"""
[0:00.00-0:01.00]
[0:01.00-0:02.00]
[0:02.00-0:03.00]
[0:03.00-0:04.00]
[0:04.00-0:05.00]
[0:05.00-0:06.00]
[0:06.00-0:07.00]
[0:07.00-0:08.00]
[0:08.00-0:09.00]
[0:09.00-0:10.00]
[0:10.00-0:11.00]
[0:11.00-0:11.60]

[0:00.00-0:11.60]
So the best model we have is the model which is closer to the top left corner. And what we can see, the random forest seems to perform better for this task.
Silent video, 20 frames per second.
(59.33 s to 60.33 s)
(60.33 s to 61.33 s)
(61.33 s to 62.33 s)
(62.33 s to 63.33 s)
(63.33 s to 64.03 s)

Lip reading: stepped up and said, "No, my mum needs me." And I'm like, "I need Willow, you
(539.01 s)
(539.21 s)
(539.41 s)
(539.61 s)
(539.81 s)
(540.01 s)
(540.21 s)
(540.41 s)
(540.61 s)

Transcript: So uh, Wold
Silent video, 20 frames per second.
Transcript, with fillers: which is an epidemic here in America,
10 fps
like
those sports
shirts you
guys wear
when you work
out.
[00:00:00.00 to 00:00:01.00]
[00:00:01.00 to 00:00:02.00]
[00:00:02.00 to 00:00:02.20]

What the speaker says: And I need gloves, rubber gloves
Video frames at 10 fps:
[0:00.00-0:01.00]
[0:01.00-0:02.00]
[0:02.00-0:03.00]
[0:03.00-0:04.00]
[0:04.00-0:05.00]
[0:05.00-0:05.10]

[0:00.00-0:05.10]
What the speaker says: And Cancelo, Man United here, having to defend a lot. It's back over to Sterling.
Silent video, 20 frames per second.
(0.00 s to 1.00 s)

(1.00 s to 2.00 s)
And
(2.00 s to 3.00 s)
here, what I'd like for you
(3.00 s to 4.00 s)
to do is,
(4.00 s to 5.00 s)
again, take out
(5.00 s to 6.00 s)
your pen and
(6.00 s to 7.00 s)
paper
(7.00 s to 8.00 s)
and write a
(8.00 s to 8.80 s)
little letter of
"""
The material is to be written out once more, exactly and in full.

RESPONSE AREA
[0:00.00-0:01.00]
[0:01.00-0:02.00]
[0:02.00-0:03.00]
[0:03.00-0:04.00]
[0:04.00-0:05.00]
[0:05.00-0:06.00]
[0:06.00-0:07.00]
[0:07.00-0:08.00]
[0:08.00-0:09.00]
[0:09.00-0:10.00]
[0:10.00-0:11.00]
[0:11.00-0:11.60]

[0:00.00-0:11.60]
So the best model we have is the model which is closer to the top left corner. And what we can see, the random forest seems to perform better for this task.
Silent video, 20 frames per second.
(59.33 s to 60.33 s)
(60.33 s to 61.33 s)
(61.33 s to 62.33 s)
(62.33 s to 63.33 s)
(63.33 s to 64.03 s)

Lip reading: stepped up and said, "No, my mum needs me." And I'm like, "I need Willow, you
(539.01 s)
(539.21 s)
(539.41 s)
(539.61 s)
(539.81 s)
(540.01 s)
(540.21 s)
(540.41 s)
(540.61 s)

Transcript: So uh, Wold
Silent video, 20 frames per second.
Transcript, with fillers: which is an epidemic here in America,
10 fps
like
those sports
shirts you
guys wear
when you work
out.
[00:00:00.00 to 00:00:01.00]
[00:00:01.00 to 00:00:02.00]
[00:00:02.00 to 00:00:02.20]

What the speaker says: And I need gloves, rubber gloves
Video frames at 10 fps:
[0:00.00-0:01.00]
[0:01.00-0:02.00]
[0:02.00-0:03.00]
[0:03.00-0:04.00]
[0:04.00-0:05.00]
[0:05.00-0:05.10]

[0:00.00-0:05.10]
What the speaker says: And Cancelo, Man United here, having to defend a lot. It's back over to Sterling.
Silent video, 20 frames per second.
(0.00 s to 1.00 s)

(1.00 s to 2.00 s)
And
(2.00 s to 3.00 s)
here, what I'd like for you
(3.00 s to 4.00 s)
to do is,
(4.00 s to 5.00 s)
again, take out
(5.00 s to 6.00 s)
your pen and
(6.00 s to 7.00 s)
paper
(7.00 s to 8.00 s)
and write a
(8.00 s to 8.80 s)
little letter of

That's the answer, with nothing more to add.